Right Mix of Drilling Fluid
The right mix of drilling fluid is key to preventing inadvertent returns. The drilling fluid should have the right gel strength, plastic viscosity, and yield point, for which appropriate additives should be used. A simple mud recipe will have water as the base, bentonite clay, and polyanionic cellulose (PAC) polymers such as FloMaster and Uni-Drill.
Using the Right Additives
Additives used in drilling fluid are non-toxic and do not harm the environment. Some of the additives are also used in products such as ice cream, cosmetics, cholesterol medications, and toothpaste.
Bentonite such as Tru-Bore by Wyo-Ben provides excellent viscosity and gel strength to carry cuttings and support the bore in addition to providing fluid loss control properties
Xanthan gum is used for providing gel strength and is a biopolymer. Borzan D by Wyo-Ben is a highly concentrated xanthan gum used in vertical and horizontal drilling operations where higher gel strengths and low downhole pressures are required. It can also be used as a standalone drilling fluid or as an additive to enhance bentonite-based drilling fluids, enhance gel strengths, control filtrate, and inhibit clays.
PHPA provides excellent viscosity and clay inhibition properties but does not provide gel strengths
Drilling lubricants such as Wyo-Lube RR by Wyo-Ben reduces torque and drag, increases penetration rates, and extends drill bit and rod life. It allows the drilling rig to be used at maximum potential and provides the operator increased control level.

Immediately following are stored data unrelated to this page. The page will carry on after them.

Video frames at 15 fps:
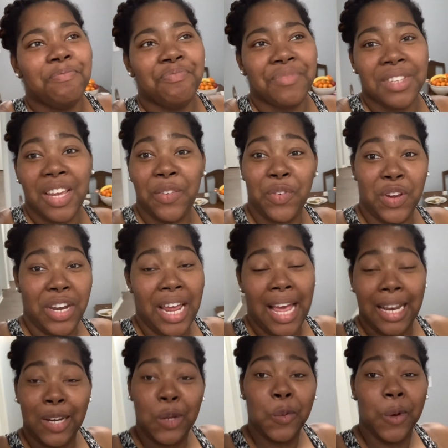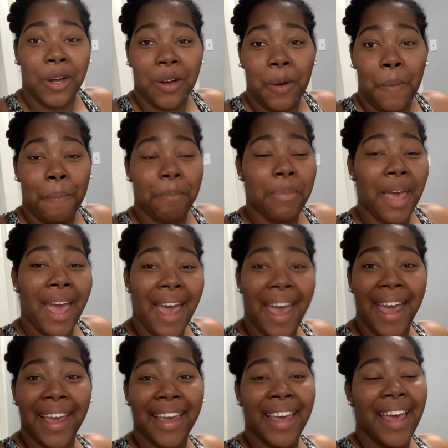If you're not new, welcome
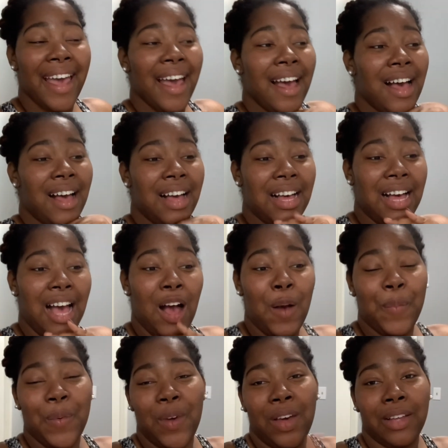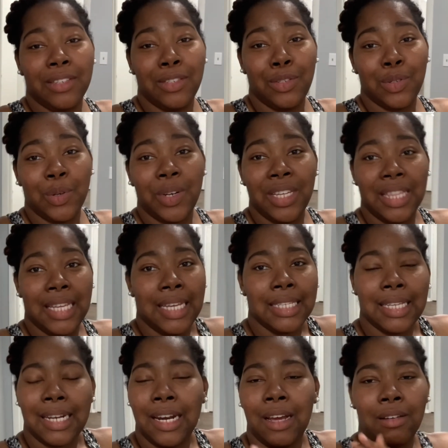back. I hope you all enjoyed this. I
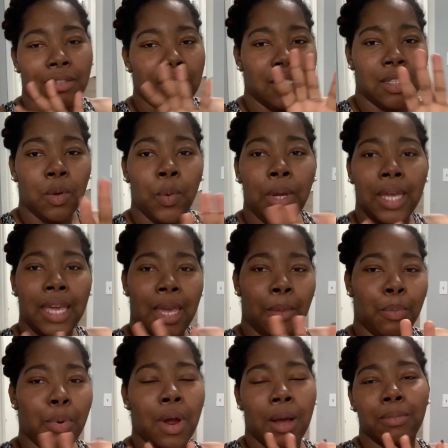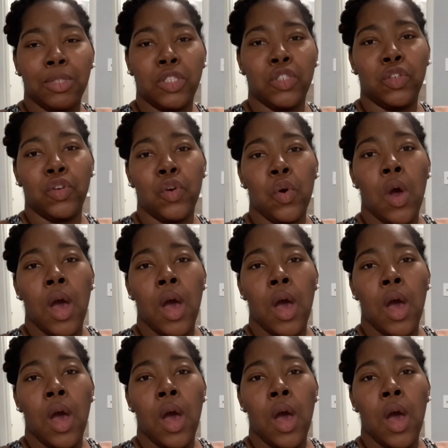know it's quick, impromptu,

- Good Solids Control Equipment
Removing cuttings from the borehole is very essential to preventing inadvertent returns. Solids control aims at removing as much of the large cuttings out of the drilling mud when it is first pumped out of the borehole. The solids removal treating equipment is designed and installed and sized to process at least 100 to 125% of the mud-circulation rate.

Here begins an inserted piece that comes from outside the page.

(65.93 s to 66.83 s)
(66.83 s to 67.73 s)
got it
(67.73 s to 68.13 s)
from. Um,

A well-trained operator will be able to detect changes in the mud rheology, loss of circulation pressure, and loss of mud volume in the mud pit. Correcting the problem as soon as it is detected can help prevent an IR. (Read also: Trenchless Frac-Out: How Do You Prevent It?)
Dealing with Inadvertent Return
When inadvertent returns happen, they have to be tackled quickly. The initial response to a potential IR can be as follows:
Immediately reduce drilling fluid circulating pressure, continue drill string rotation, and keep advancing the drill head to stop or reduce the IR release rate while avoiding the creation of a downhole cavity.

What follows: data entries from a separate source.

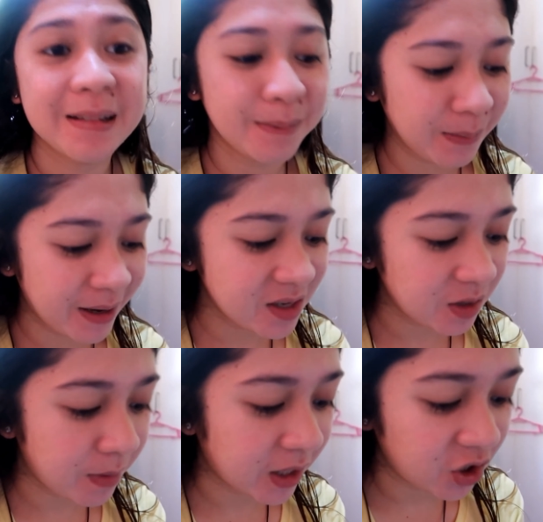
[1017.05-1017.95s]

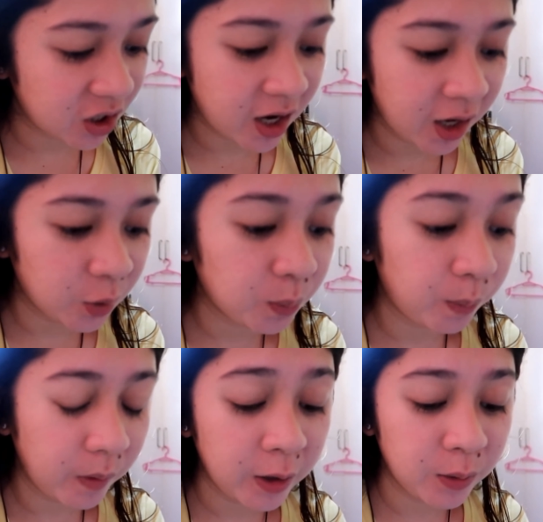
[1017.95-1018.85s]
mag-budget-budget
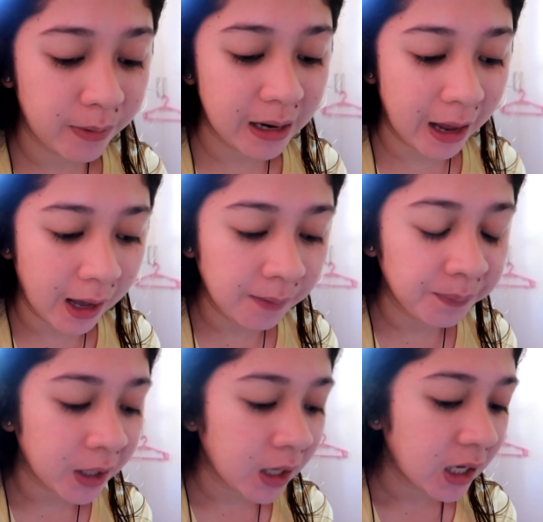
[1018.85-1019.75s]
ngayon pa lang.
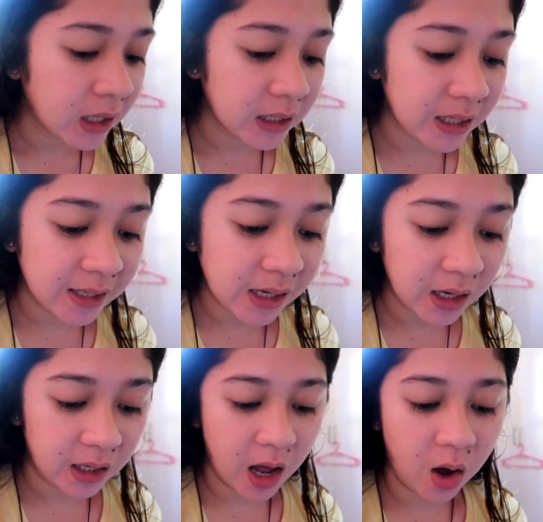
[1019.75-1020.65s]

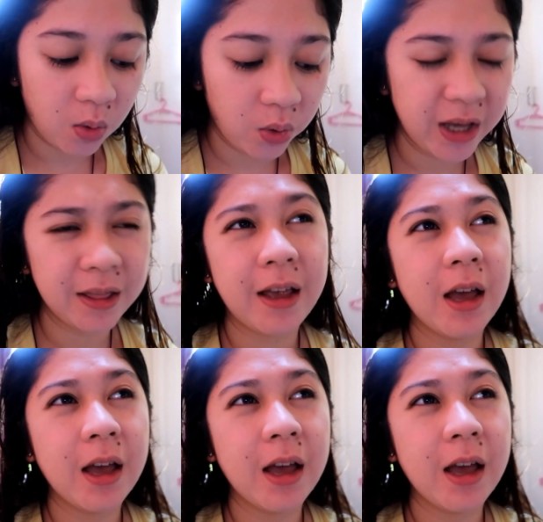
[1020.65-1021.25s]
Nagsasanay na ako. And,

If there is no continued release of fluid at the IR release point, the operator can continue rotating the drill string and circulate fluid at lower pressure to keep the borehole open.
Suspend advancement of the drill if there is a failure to remove cuttings.
Use lost circulation material like Plugz-It Max that are designed to mix and pump with a drilling fluid into cobble, gravel, or fractured zones to restore mud circulation.
Since most IRs happen near the entry and exit points, drive casings at both sides.
Inadvertent returns can cause project delays and result in costs you hadn't anticipated. Having a plan in place to deal with them if they do occur is important, but with the right planning, knowledge and resources, you can be successful at preventing inadvertent returns all together.